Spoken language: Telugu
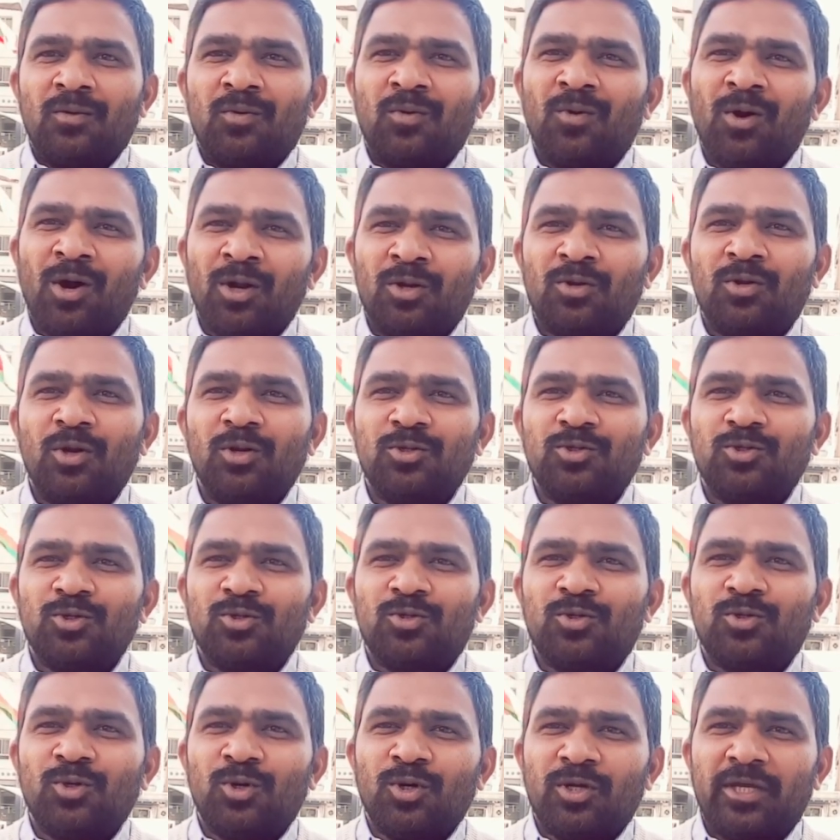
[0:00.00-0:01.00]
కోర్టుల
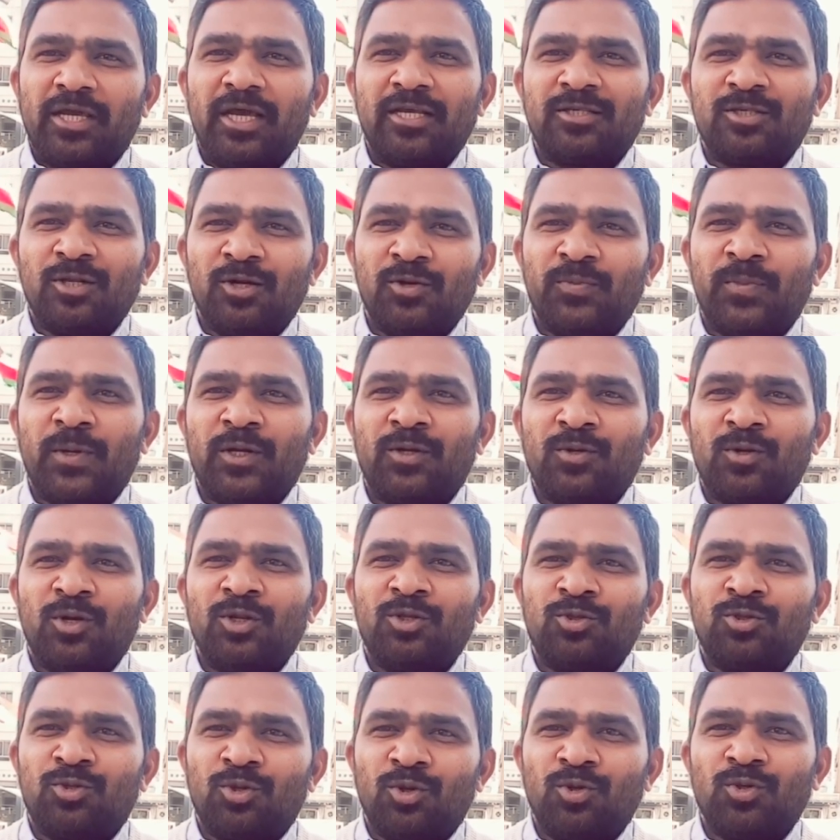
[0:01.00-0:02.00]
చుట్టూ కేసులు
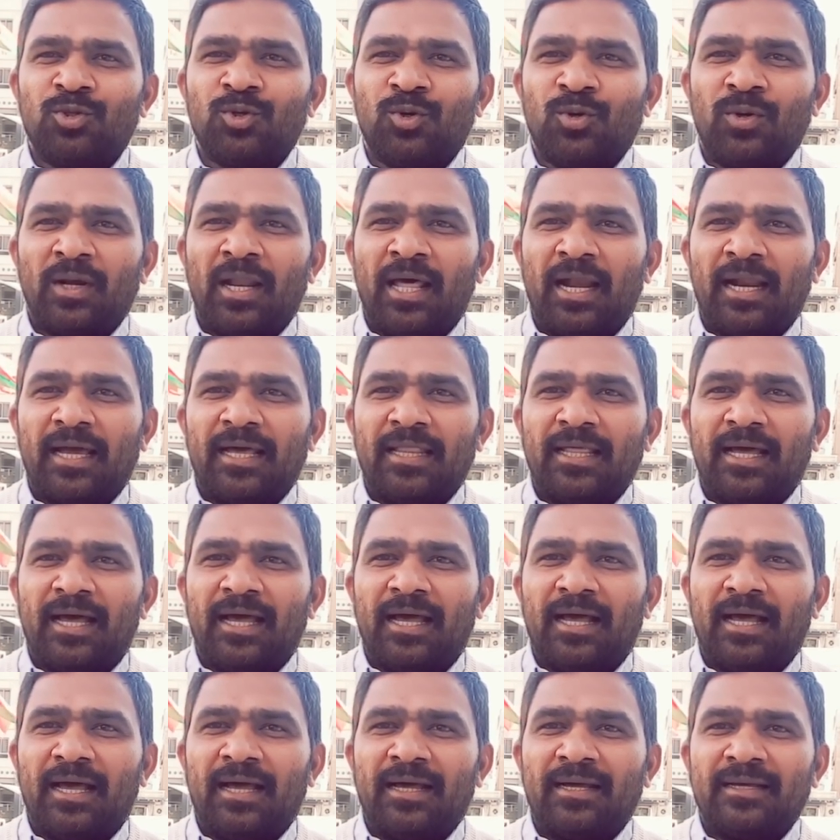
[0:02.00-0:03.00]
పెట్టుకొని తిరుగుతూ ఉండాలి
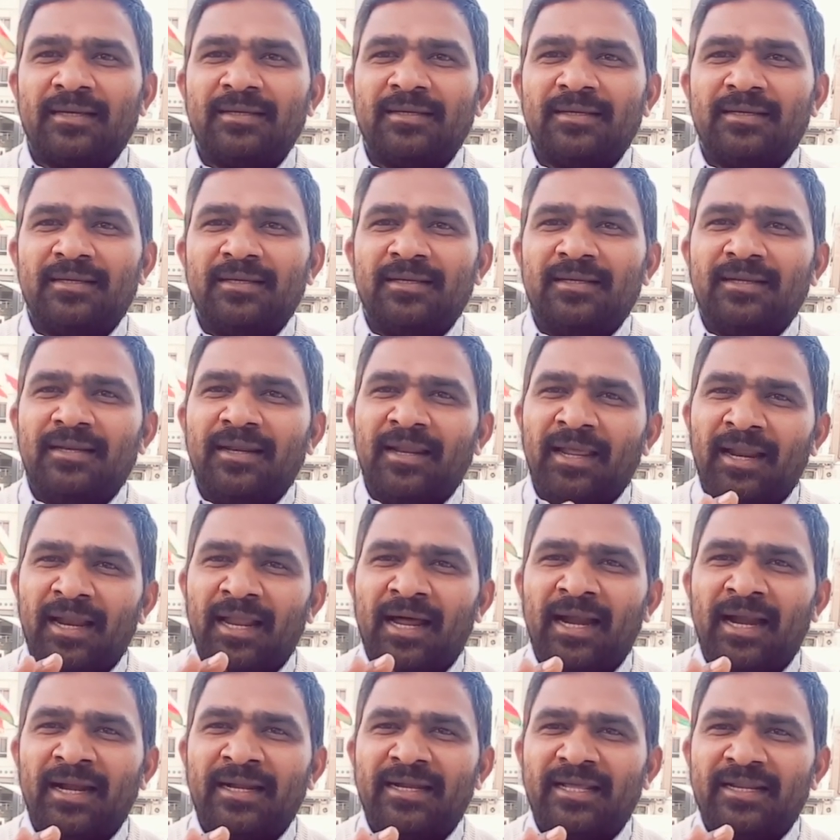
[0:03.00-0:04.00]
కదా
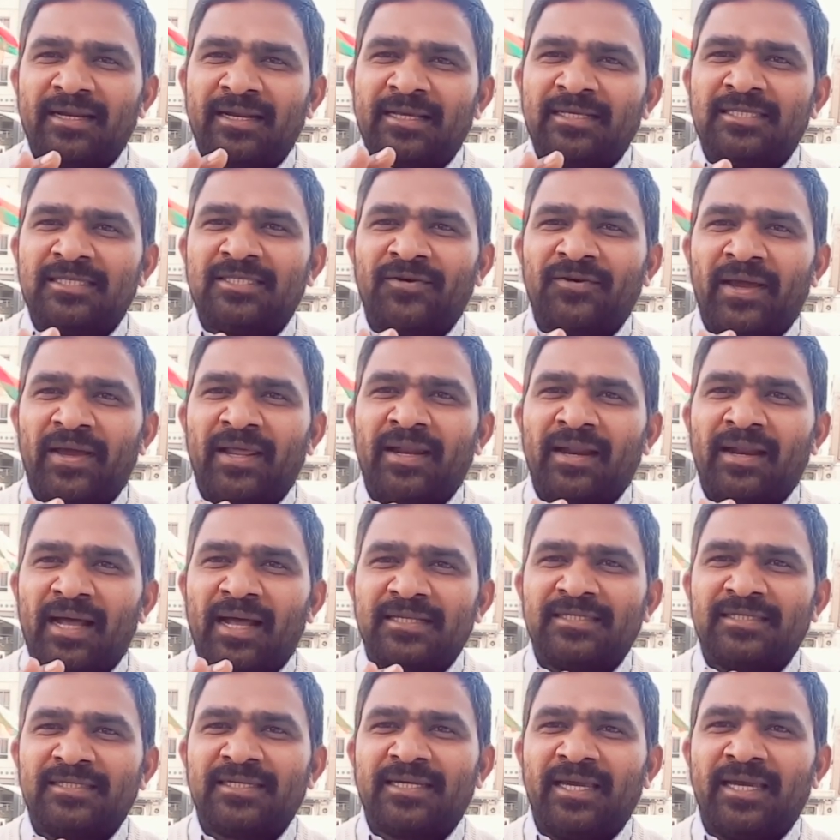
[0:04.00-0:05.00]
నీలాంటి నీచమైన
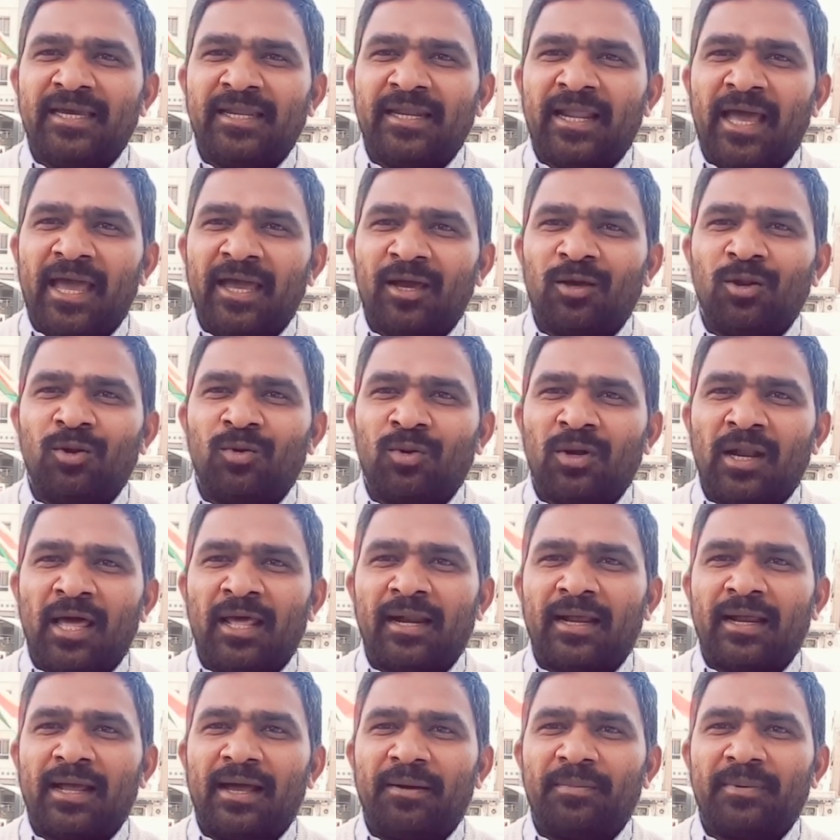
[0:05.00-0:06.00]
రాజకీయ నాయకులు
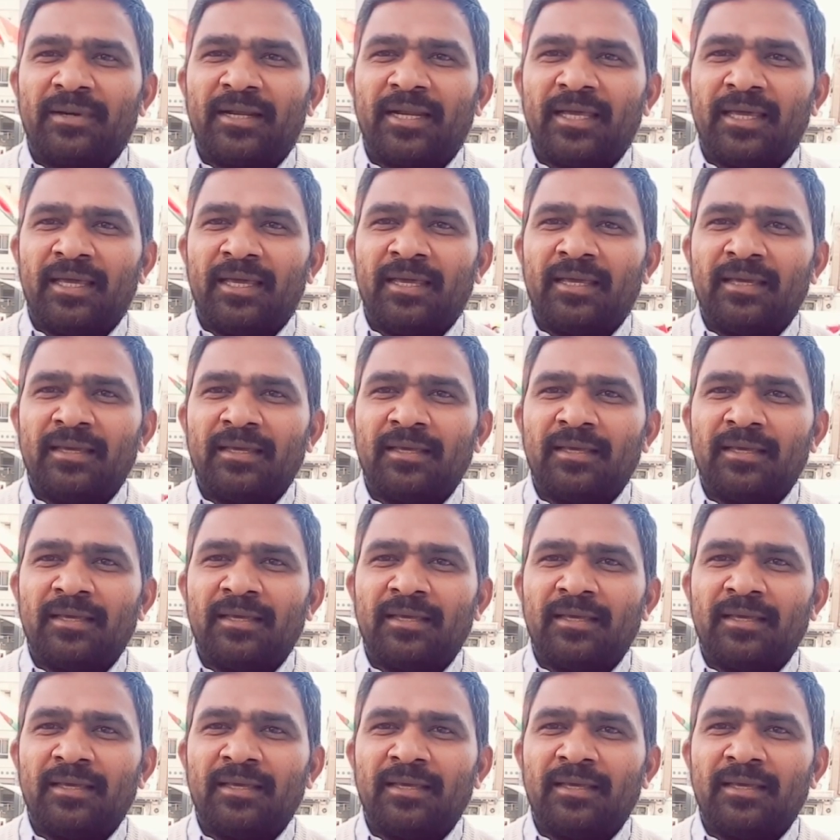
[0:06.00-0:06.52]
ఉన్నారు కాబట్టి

^^^^^^^^

| Required work |
Every line of the material must be repeated exactly; pictures stay out.

| Written response |
Spoken language: Telugu
[0:00.00-0:01.00]
కోర్టుల
[0:01.00-0:02.00]
చుట్టూ కేసులు
[0:02.00-0:03.00]
పెట్టుకొని తిరుగుతూ ఉండాలి
[0:03.00-0:04.00]
కదా
[0:04.00-0:05.00]
నీలాంటి నీచమైన
[0:05.00-0:06.00]
రాజకీయ నాయకులు
[0:06.00-0:06.52]
ఉన్నారు కాబట్టి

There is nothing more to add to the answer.